Paris 2024 Olympic Geographies - an activityGeoBlogs
 
Z Score,T Score, Percential Rank and Box Plot Graph
Z Score,T Score, Percential Rank and Box Plot GraphZ Score,T Score, Percential Rank and Box Plot Graph
Z Score,T Score, Percential Rank and Box Plot GraphThiyagu K
 
BASLIQ CURRENT LOOKBOOK LOOKBOOK(1) (1).pdf
BASLIQ CURRENT LOOKBOOK  LOOKBOOK(1) (1).pdfBASLIQ CURRENT LOOKBOOK  LOOKBOOK(1) (1).pdf
BASLIQ CURRENT LOOKBOOK LOOKBOOK(1) (1).pdfSoniaTolstoy
 
POINT- BIOCHEMISTRY SEM 2 ENZYMES UNIT 5.pptx
POINT- BIOCHEMISTRY SEM 2 ENZYMES UNIT 5.pptxPOINT- BIOCHEMISTRY SEM 2 ENZYMES UNIT 5.pptx
POINT- BIOCHEMISTRY SEM 2 ENZYMES UNIT 5.pptxSayali Powar
 
Activity 01 - Artificial Culture (1).pdf
Activity 01 - Artificial Culture (1).pdfActivity 01 - Artificial Culture (1).pdf
Activity 01 - Artificial Culture (1).pdfciinovamais
 
9548086042 for call girls in Indira Nagar with room service
9548086042  for call girls in Indira Nagar  with room service9548086042  for call girls in Indira Nagar  with room service
9548086042 for call girls in Indira Nagar with room servicediscovermytutordmt
 
Measures of Dispersion and Variability: Range, QD, AD and SD
Measures of Dispersion and Variability: Range, QD, AD and SDMeasures of Dispersion and Variability: Range, QD, AD and SD
Measures of Dispersion and Variability: Range, QD, AD and SDThiyagu K
 
The Most Excellent Way | 1 Corinthians 13
The Most Excellent Way | 1 Corinthians 13The Most Excellent Way | 1 Corinthians 13
The Most Excellent Way | 1 Corinthians 13Steve Thomason
 
Software Engineering Methodologies (overview)
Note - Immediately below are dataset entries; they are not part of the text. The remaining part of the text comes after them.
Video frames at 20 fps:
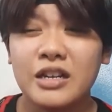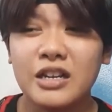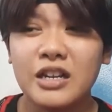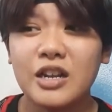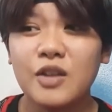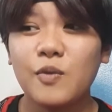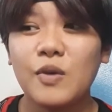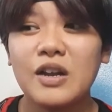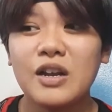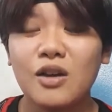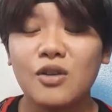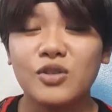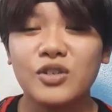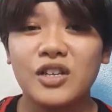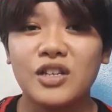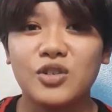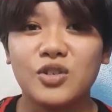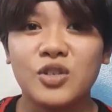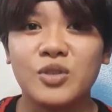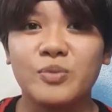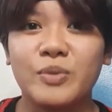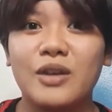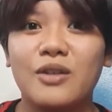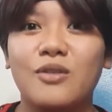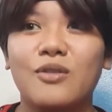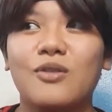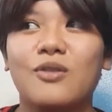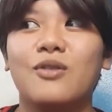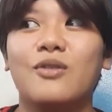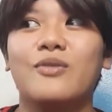naniniwala ako sa Diyos
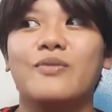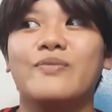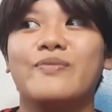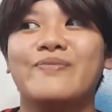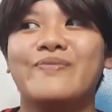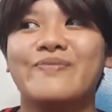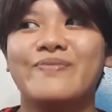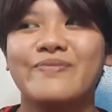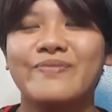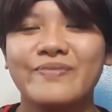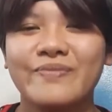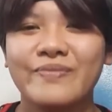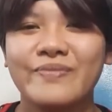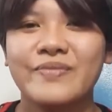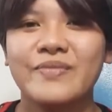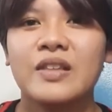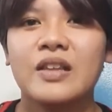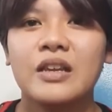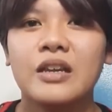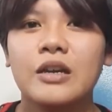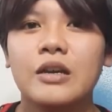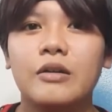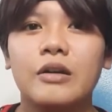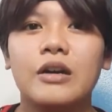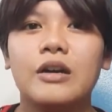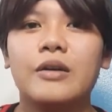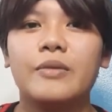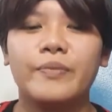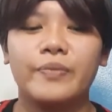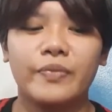pero
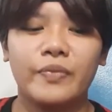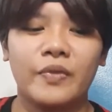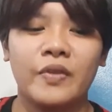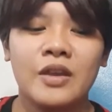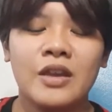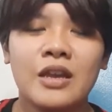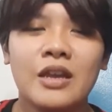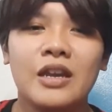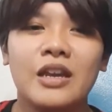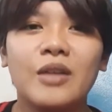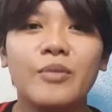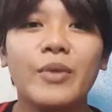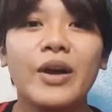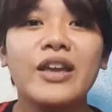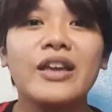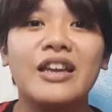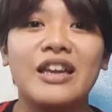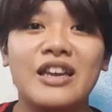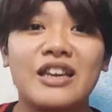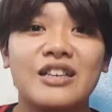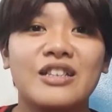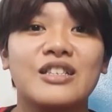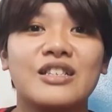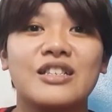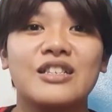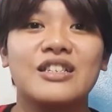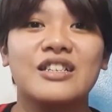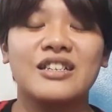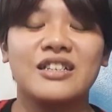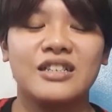um, in my
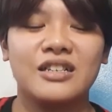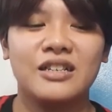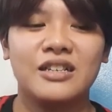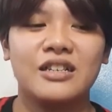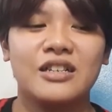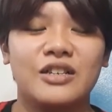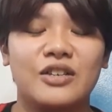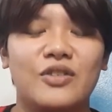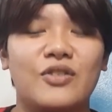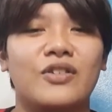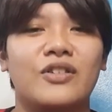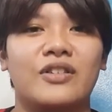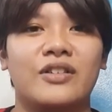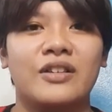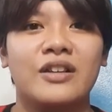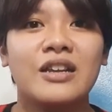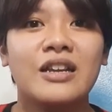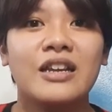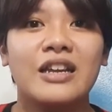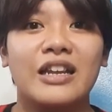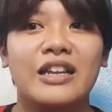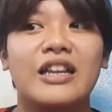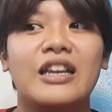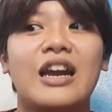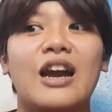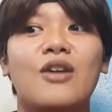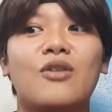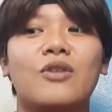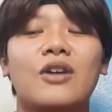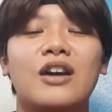case, yun, hindi
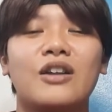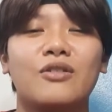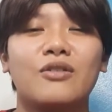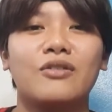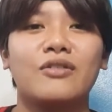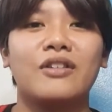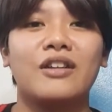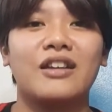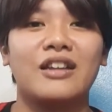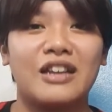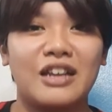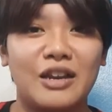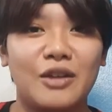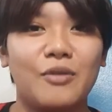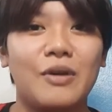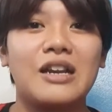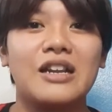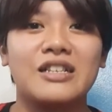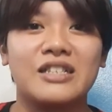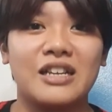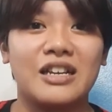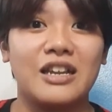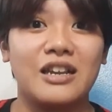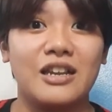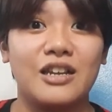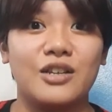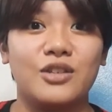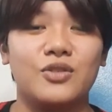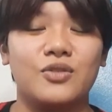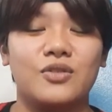nga ako ganong naniniwala sa
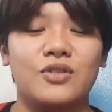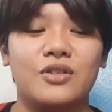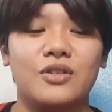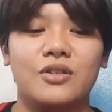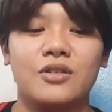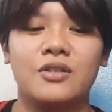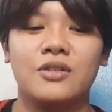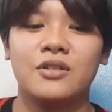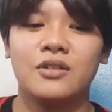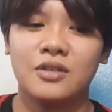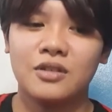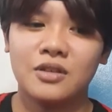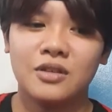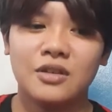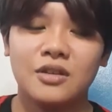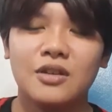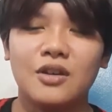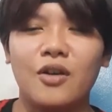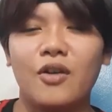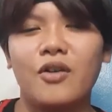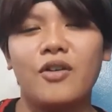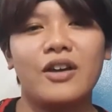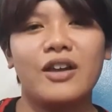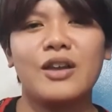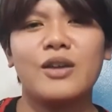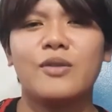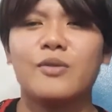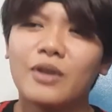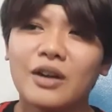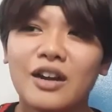religion.
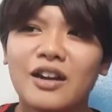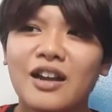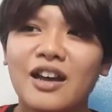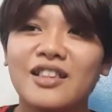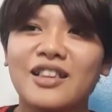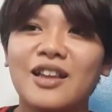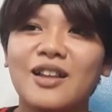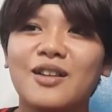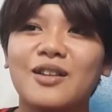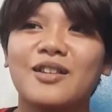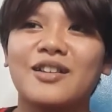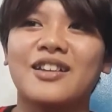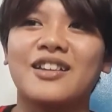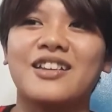Okay, muna natin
Software Engineering Methodologies (overview)Software Engineering Methodologies (overview)
Software Engineering Methodologies (overview)eniolaolutunde
 
1029 - Danh muc Sach Giao Khoa 10 . pdf
1029 -  Danh muc Sach Giao Khoa 10 . pdf1029 -  Danh muc Sach Giao Khoa 10 . pdf
1029 - Danh muc Sach Giao Khoa 10 . pdfQucHHunhnh
 
Arihant handbook biology for class 11 .pdf
Arihant handbook biology for class 11 .pdfArihant handbook biology for class 11 .pdf
Arihant handbook biology for class 11 .pdfchloefrazer622
 
Organic Name Reactions for the students and aspirants of Chemistry12th.pptx
Organic Name Reactions  for the students and aspirants of Chemistry12th.pptxOrganic Name Reactions  for the students and aspirants of Chemistry12th.pptx
Organic Name Reactions for the students and aspirants of Chemistry12th.pptxVS Mahajan Coaching Centre
 
Web & Social Media Analytics Previous Year Question Paper.pdf
Web & Social Media Analytics Previous Year Question Paper.pdfWeb & Social Media Analytics Previous Year Question Paper.pdf
Web & Social Media Analytics Previous Year Question Paper.pdfJayanti Pande
 
microwave assisted reaction. General introduction
microwave assisted reaction. General introductionmicrowave assisted reaction. General introduction
microwave assisted reaction. General introductionMaksud Ahmed
 

Recently uploaded (20)

Código Creativo y Arte de Software | Unidad 1
Código Creativo y Arte de Software | Unidad 1Código Creativo y Arte de Software | Unidad 1
Código Creativo y Arte de Software | Unidad 1
 
Mattingly "AI & Prompt Design: The Basics of Prompt Design"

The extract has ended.